StanfordLegion / legion

The Legion Parallel Programming System
https://legion.stanford.edu
Apache License 2.0
679 stars 145 forks source link

Regent: Crash on Crusher with multiple GPUs #1310

Closed syamajala closed 11 months ago

syamajala commented 2 years ago

I'm seeing a crash on Crusher when trying to run rank/node instead of rank/gpu.

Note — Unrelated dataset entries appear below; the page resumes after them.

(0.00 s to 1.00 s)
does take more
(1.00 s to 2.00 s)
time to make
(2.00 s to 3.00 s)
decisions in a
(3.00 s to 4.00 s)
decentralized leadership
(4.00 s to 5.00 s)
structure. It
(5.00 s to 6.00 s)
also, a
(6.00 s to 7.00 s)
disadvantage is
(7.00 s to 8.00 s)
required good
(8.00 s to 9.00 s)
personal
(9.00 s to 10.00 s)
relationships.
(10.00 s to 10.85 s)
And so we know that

Per @elliottslaughter suggestion I tried both rocm 4.5 and rocm 5.2 but both result in a seg fault somewhere in hipModuleLauchKernel when trying to launch a Regent task.

Here is a stack trace:

#0  0x00007fffe3765b41 in ?? () from /opt/rocm-5.2.0/lib/libamdhip64.so.5
#1  0x00007fffe376fbd9 in ?? () from /opt/rocm-5.2.0/lib/libamdhip64.so.5
#2  0x00007fffe3770a4f in hipModuleLaunchKernel () from /opt/rocm-5.2.0/lib/libamdhip64.so.5
#3  0x00007fffea56071c in $<CalcSpeciesTask>.62 ()
   from /gpfs/alpine/scratch/seshuy/cmb103/legion_s3d_nscbc_subrank//build/hept/libphysical_tasks.so
#4  0x00007fffea55de99 in $__regent_task_CalcSpeciesTask_cuda ()
   from /gpfs/alpine/scratch/seshuy/cmb103/legion_s3d_nscbc_subrank//build/hept/libphysical_tasks.so
#5  0x00007fffe5a03b5b in Realm::LocalTaskProcessor::execute_task (this=0x4907570, func_id=62, task_args=...)
    at /gpfs/alpine/cmb103/scratch/seshuy/legion_s3d_nscbc_subrank/legion/runtime/realm/proc_impl.cc:1135
#6  0x00007fffe5a7bbf9 in Realm::Task::execute_on_processor (this=0x7ff9400a5220, p=...)
    at /gpfs/alpine/cmb103/scratch/seshuy/legion_s3d_nscbc_subrank/legion/runtime/realm/tasks.cc:302
#7  0x00007fffe5a7feac in Realm::KernelThreadTaskScheduler::execute_task (this=0x54fa4e0, task=0x7ff9400a5220)
    at /gpfs/alpine/cmb103/scratch/seshuy/legion_s3d_nscbc_subrank/legion/runtime/realm/tasks.cc:1366
#8  0x00007fffe5aceabe in Realm::Hip::GPUTaskScheduler<Realm::KernelThreadTaskScheduler>::execute_task (
    this=0x54fa4e0, task=0x7ff9400a5220)
    at /gpfs/alpine/cmb103/scratch/seshuy/legion_s3d_nscbc_subrank/legion/runtime/realm/hip/hip_module.cc:1527
#9  0x00007fffe5a7ec40 in Realm::ThreadedTaskScheduler::scheduler_loop (this=0x54fa4e0)
    at /gpfs/alpine/cmb103/scratch/seshuy/legion_s3d_nscbc_subrank/legion/runtime/realm/tasks.cc:1105
#10 0x00007fffe5a7f21a in Realm::ThreadedTaskScheduler::scheduler_loop_wlock (this=0x54fa4e0)
    at /gpfs/alpine/cmb103/scratch/seshuy/legion_s3d_nscbc_subrank/legion/runtime/realm/tasks.cc:1217
#11 0x00007fffe5a90cfc in Realm::Thread::thread_entry_wrapper<Realm::ThreadedTaskScheduler, &Realm::ThreadedTaskScheduler::scheduler_loop_wlock> (obj=0x54fa4e0)
    at /gpfs/alpine/cmb103/scratch/seshuy/legion_s3d_nscbc_subrank/legion/runtime/realm/threads.inl:97
#12 0x00007fffe5a93f3a in Realm::KernelThread::pthread_entry (data=0x5f2faf0)
    at /gpfs/alpine/cmb103/scratch/seshuy/legion_s3d_nscbc_subrank/legion/runtime/realm/threads.cc:774
#13 0x00007fffe47176ea in start_thread () from /lib64/libpthread.so.0
#14 0x00007fffebde1a8f in clone () from /lib64/libc.so.6
elliottslaughter commented 2 years ago

The best option for debugging this is a minimized reproducer.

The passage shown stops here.